Mundo

Detido homem de 24 anos que esfaqueou várias pessoas com espada no Quebec

O incidente, que causou dois mortos e cinco feridos, não foi associado a terrorismo

None
 Foto THE CANADIAN PRESS

O homem suspeito de ter, no sábado, esfaqueado e matado duas pessoas e ferido outras cinco no centro histórico do Quebec, Canadá, estava vestido com roupas medievais e armado com uma espada, já foi detido, anunciou a polícia canadiana.

Os ataques ocorreram no final da noite de 'Halloween' (conhecido como dia das Bruxas em Portugal), na parte antiga de Quebec, no bairro do famoso Chateau Frontenac, um ponto turístico da capital da província canadiana de língua francesa, segundo a polícia, que deteve o agressor pouco depois.

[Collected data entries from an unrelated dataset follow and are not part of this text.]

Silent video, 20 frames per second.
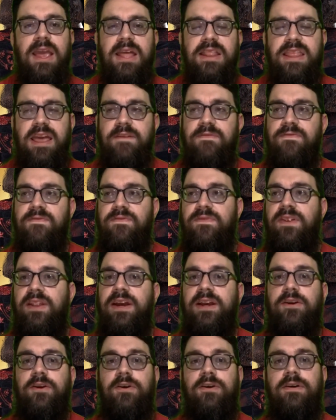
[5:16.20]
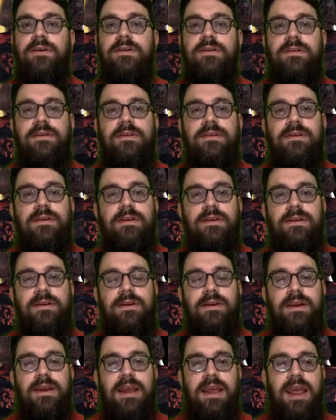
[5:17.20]
They flicker.
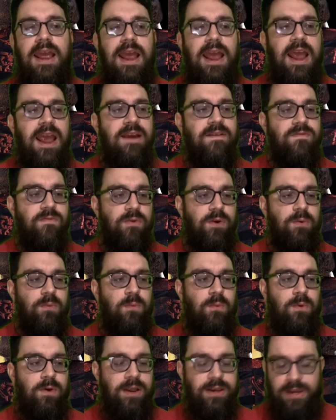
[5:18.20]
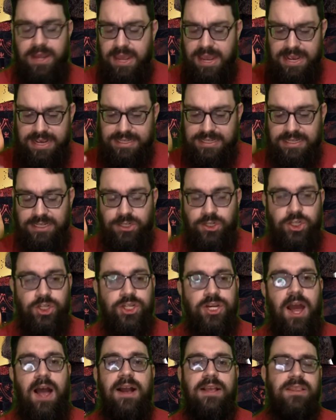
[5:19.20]
Everyone is in
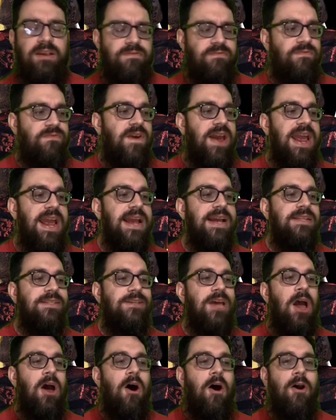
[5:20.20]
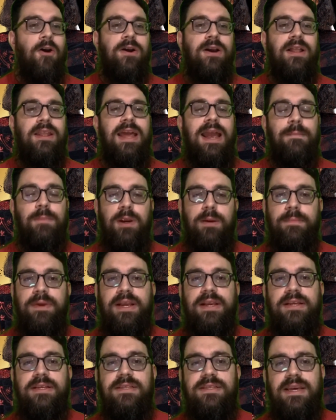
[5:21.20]
shock. The fans are clamoring
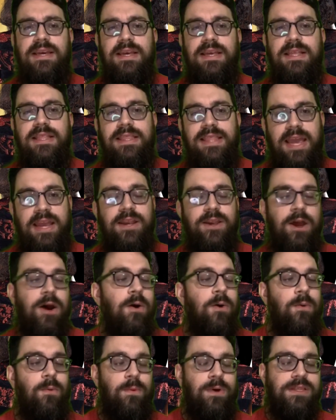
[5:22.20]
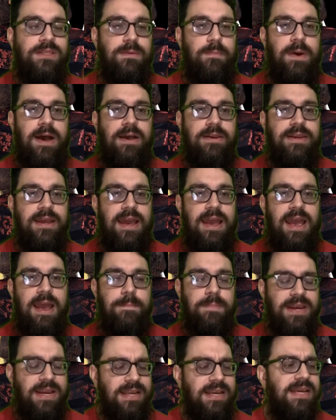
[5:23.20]
because they know what's about to
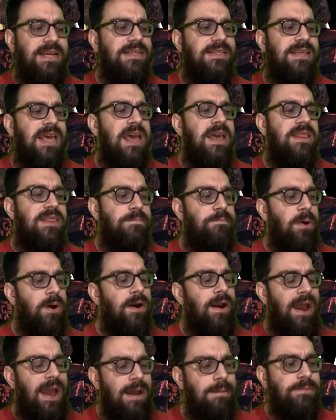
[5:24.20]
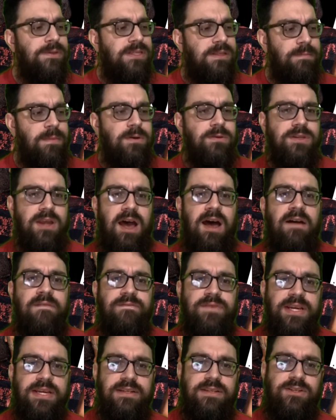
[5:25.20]
happen. It is perhaps the most
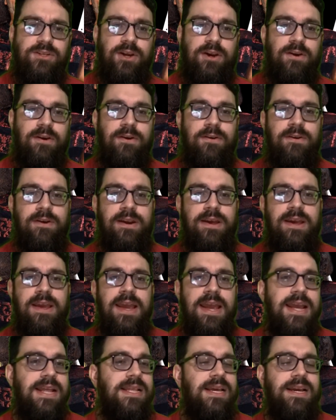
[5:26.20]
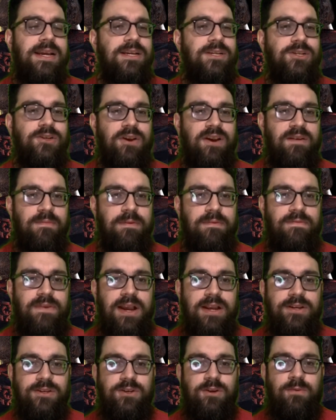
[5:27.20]
obvious turn in the history of
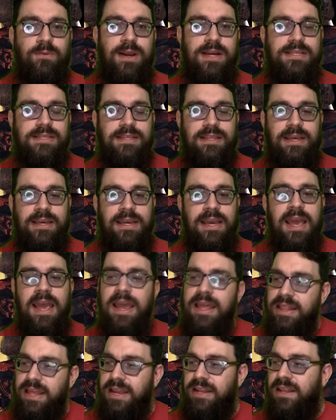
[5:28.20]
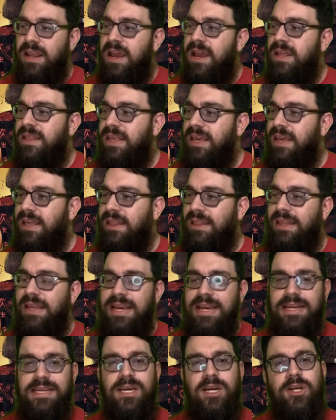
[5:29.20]
professional wrestling that the
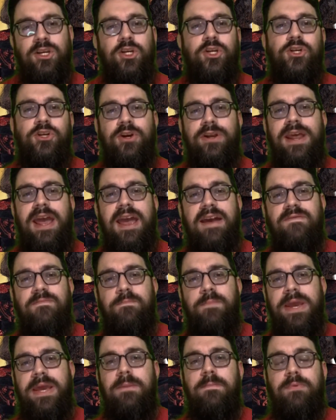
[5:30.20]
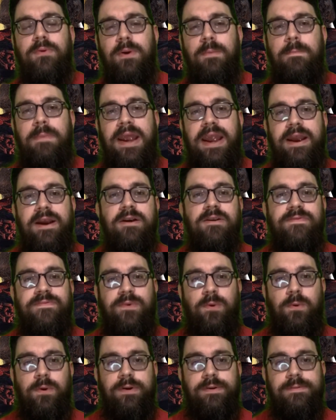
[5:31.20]
elite should have been prepared for.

O suspeito, "um homem com 20 e poucos anos", agrediu ainda várias pessoas em vários locais da cidade também por motivos desconhecidos.

O jovem foi alvo de uma perseguição da polícia, nas ruas da cidade velha, tendo sido detido no início da madrugada de hoje (cerca das 01 horas locais, ou seja, 06 horas em Lisboa), disse o porta-voz do departamento da polícia de Quebec, Etienne Doyon, em conferência de imprensa.

"Nas primeiras informações que recolhemos, nada indica que o suspeito tenha agido por outros motivos que não pessoais", especificou a polícia, numa mensagem divulgada a meio da noite na rede social Twitter.

Segundo três testemunhas citadas pelo jornal Le Soleil de Quebec, o agressor terá "cortado a garganta" da sua primeira vítima, perto do Château Frontenac".

O homem seguiu então para a rua des Remparts, onde matou uma segunda pessoa, antes de se dirigir ao porto de Quebec, onde causou alguns feridos, segundo o jornal.

A polícia recebeu uma chamada telefónica no sábado, cerca das 22h30, a dar conta de "vários ataques armados" que estavam a acontecer "na parte antiga de Quebec", disse Doyon, acrescentando que a polícia "colocou, de imediato, vários agentes no terreno" à procura do agressor.

O suspeito foi finalmente "detido pouco antes da 01 horas", perto do Espace 400, no Porto Velho de Quebec, disse.

O homem "foi examinado" e "transportado para um hospital para avaliação", acrescentou.

Apesar de ter sido formalmente identificado, a polícia não divulgou a identidade do jovem nem avançou se já era conhecido no departamento.

"Era um homem vestido com [um traje] medieval e tinha uma espada com ele. Os ferimentos foram feitos uma arma branca. Isto é tudo o que podemos dizer para já", referiu o porta-voz da polícia.

Quando foi detido, o homem, que, de acordo com o jornal, nasceu em 1996, estava deitado no chão, descalço e em estado de hipotermia. Tinha uma máscara preta na cara e entregou-se à polícia sem resistência, adianta o Le Soleil de Quebec, que especifica que o suspeito terá planeado o ataque durante pelo menos um ano e meio.

A polícia não avançou detalhes sobre as vítimas, referindo apenas que a natureza das lesões é "variável".

A polícia abriu uma investigação e pediu aos habitantes da região que "se mantivessem em casa" durante a noite, tendo ainda vários bairros, em particular o que alberga o parlamento de Quebec, sido isolados por um imponente dispositivo policial.

Devido às restrições ligadas à pandemia do coronavírus, as ruas da zona antiga de Quebec estavam muito desertas na altura em que aconteceram os ataques, disse um jornalista presente no local à agência de notícias francesa AFP.

Entretanto, a polícia adiantou hoje que o homem  queria "matar o máximo de pessoas possível", mas não foi associado a grupos terroristas.

"Ontem [sábado] à noite fomos mergulhados numa noite de horror, quando um homem de 24 anos, que não mora em Quebec, veio até nós com a intenção de causar o maior número de vítimas possível", explicou, em conferência de imprensa, o chefe do serviço policial de Quebec, Robert Pigeon.

"Tudo leva a crer" que o suspeito "escolheu as suas vítimas ao acaso", acrescentou.

Segundo este responsável, duas das vítimas -- as quais não especificou se estavam entre os mortos ou os feridos - eram francesas que viviam no Quebec há alguns anos.

Os cinco feridos não correm perigo de vida, mas "alguns sofreram lacerações significativas", explicou ainda.

O suspeito, originário de Montreal, deverá comparecer hoje em tribunal por videoconferência.